Dataset

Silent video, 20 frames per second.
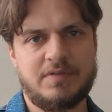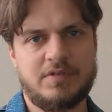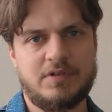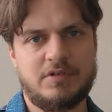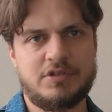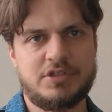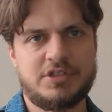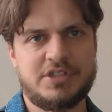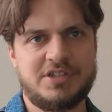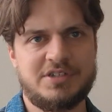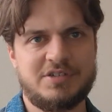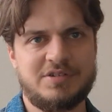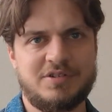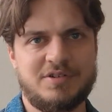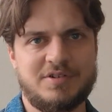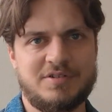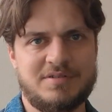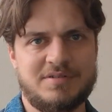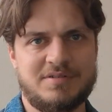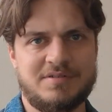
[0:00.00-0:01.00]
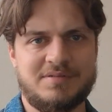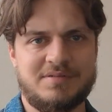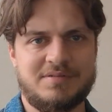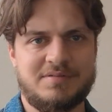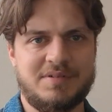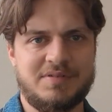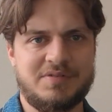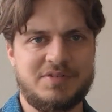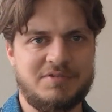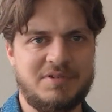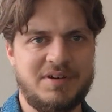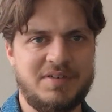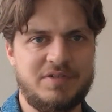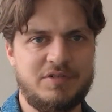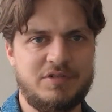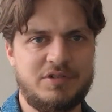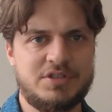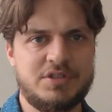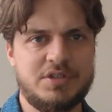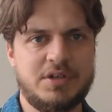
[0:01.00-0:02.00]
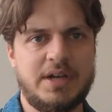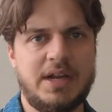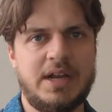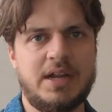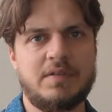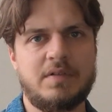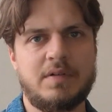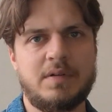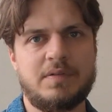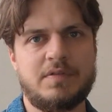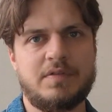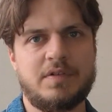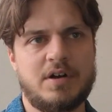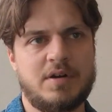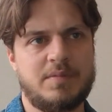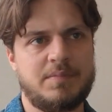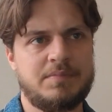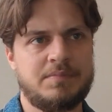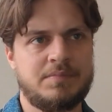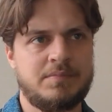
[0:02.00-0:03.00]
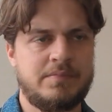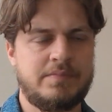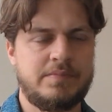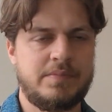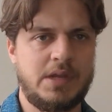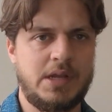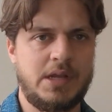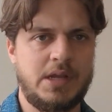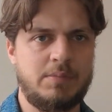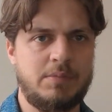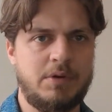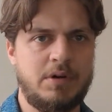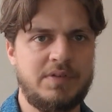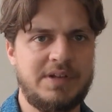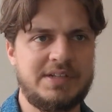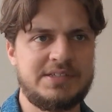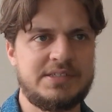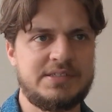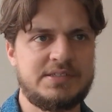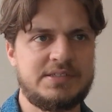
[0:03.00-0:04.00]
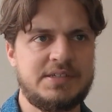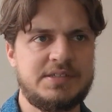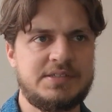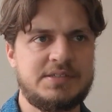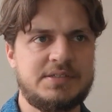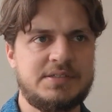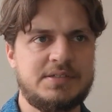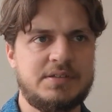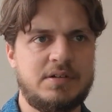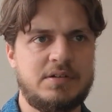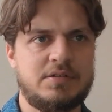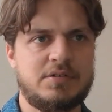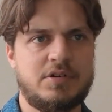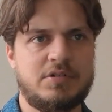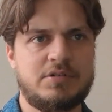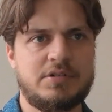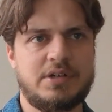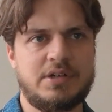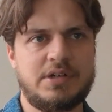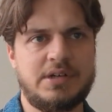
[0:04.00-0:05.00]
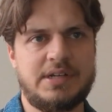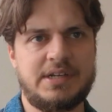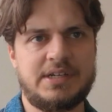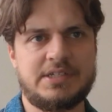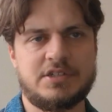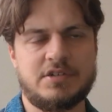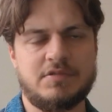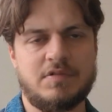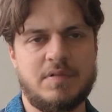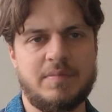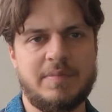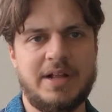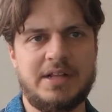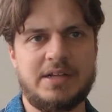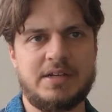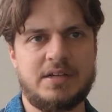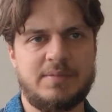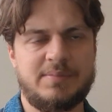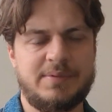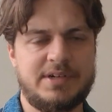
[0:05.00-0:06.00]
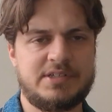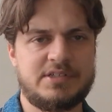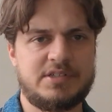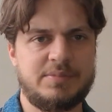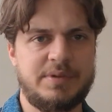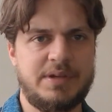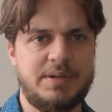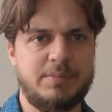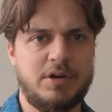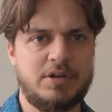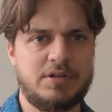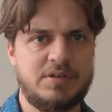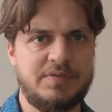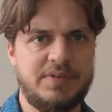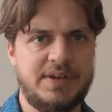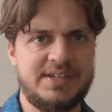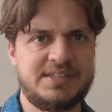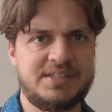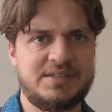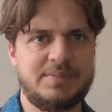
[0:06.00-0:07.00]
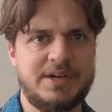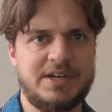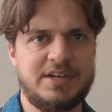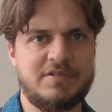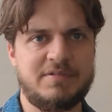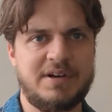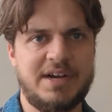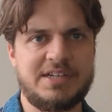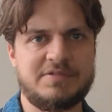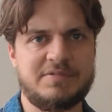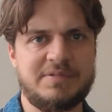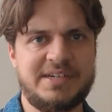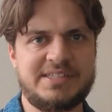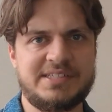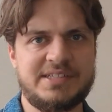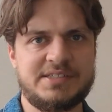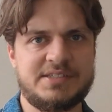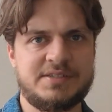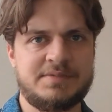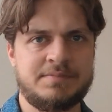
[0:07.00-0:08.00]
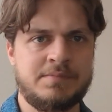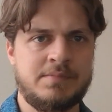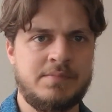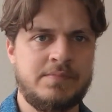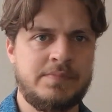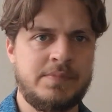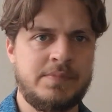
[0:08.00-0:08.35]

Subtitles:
Revolution, or with the revolution on Animal Farm. In both instances, although the initial rebellion appears to be motivated by the right reasons,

Task directions
Word for word, print every record, and leave out any picture.

Solution to this problem
Silent video, 20 frames per second.
[0:00.00-0:01.00]
[0:01.00-0:02.00]
[0:02.00-0:03.00]
[0:03.00-0:04.00]
[0:04.00-0:05.00]
[0:05.00-0:06.00]
[0:06.00-0:07.00]
[0:07.00-0:08.00]
[0:08.00-0:08.35]

Subtitles:
Revolution, or with the revolution on Animal Farm. In both instances, although the initial rebellion appears to be motivated by the right reasons,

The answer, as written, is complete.